### Stored data:

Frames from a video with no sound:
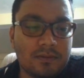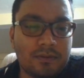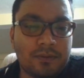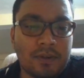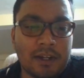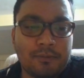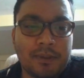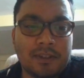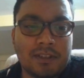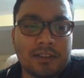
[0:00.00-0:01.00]
5
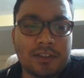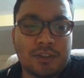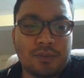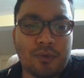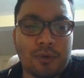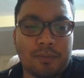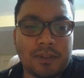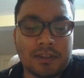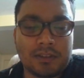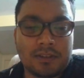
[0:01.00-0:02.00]
pieces is to 4
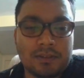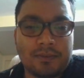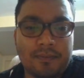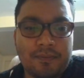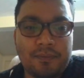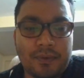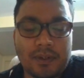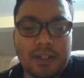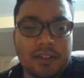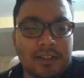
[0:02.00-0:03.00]
pieces.
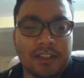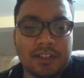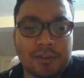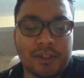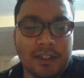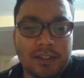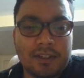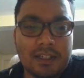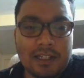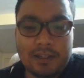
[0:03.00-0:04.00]
Okay, it's an easy win.
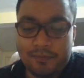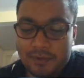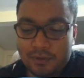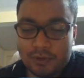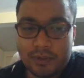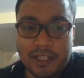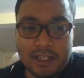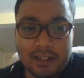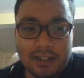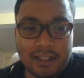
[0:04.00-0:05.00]
So
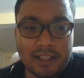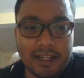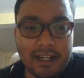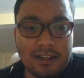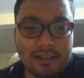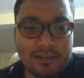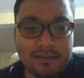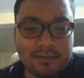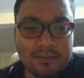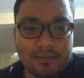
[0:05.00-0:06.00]
here in the end,
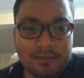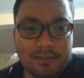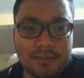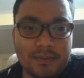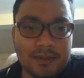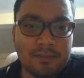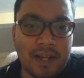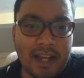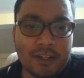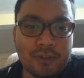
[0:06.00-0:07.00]

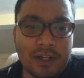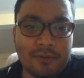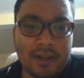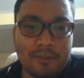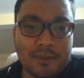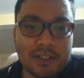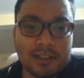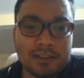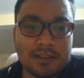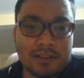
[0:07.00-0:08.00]
black should have captured
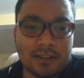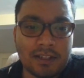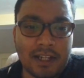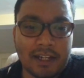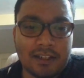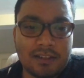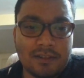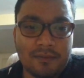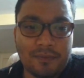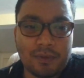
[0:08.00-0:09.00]
this knight.
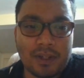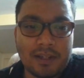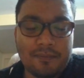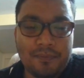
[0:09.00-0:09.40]
Okay,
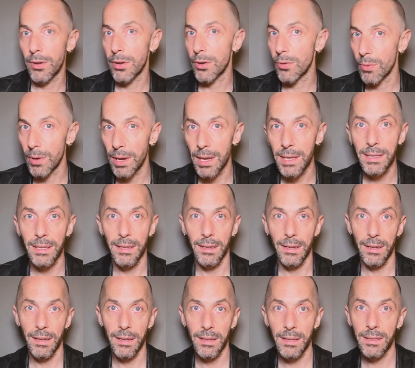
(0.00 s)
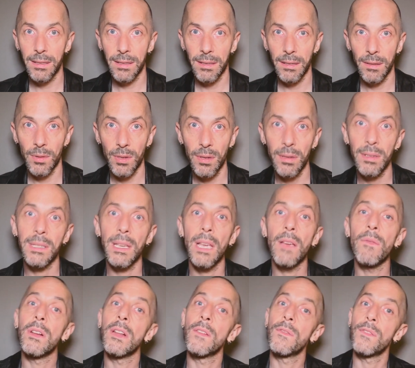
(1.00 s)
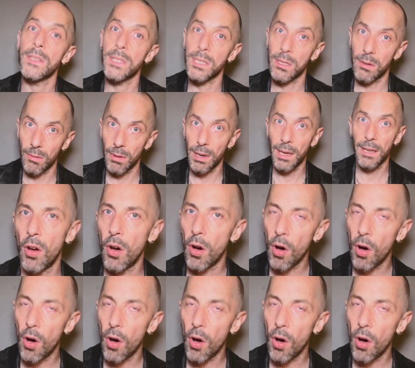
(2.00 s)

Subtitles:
great it is, because even if it's great,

### WHAT TO DO:
Your task is to set down exactly the lines that run from the line holding "[0:03.00-0:04.00]" through the close of the entries, including both ends. Pictures stay out.

### ANSWER TO THIS PROBLEM:
[0:03.00-0:04.00]
Okay, it's an easy win.
[0:04.00-0:05.00]
So
[0:05.00-0:06.00]
here in the end,
[0:06.00-0:07.00]

[0:07.00-0:08.00]
black should have captured
[0:08.00-0:09.00]
this knight.
[0:09.00-0:09.40]
Okay,
(0.00 s)
(1.00 s)
(2.00 s)

Subtitles:
great it is, because even if it's great,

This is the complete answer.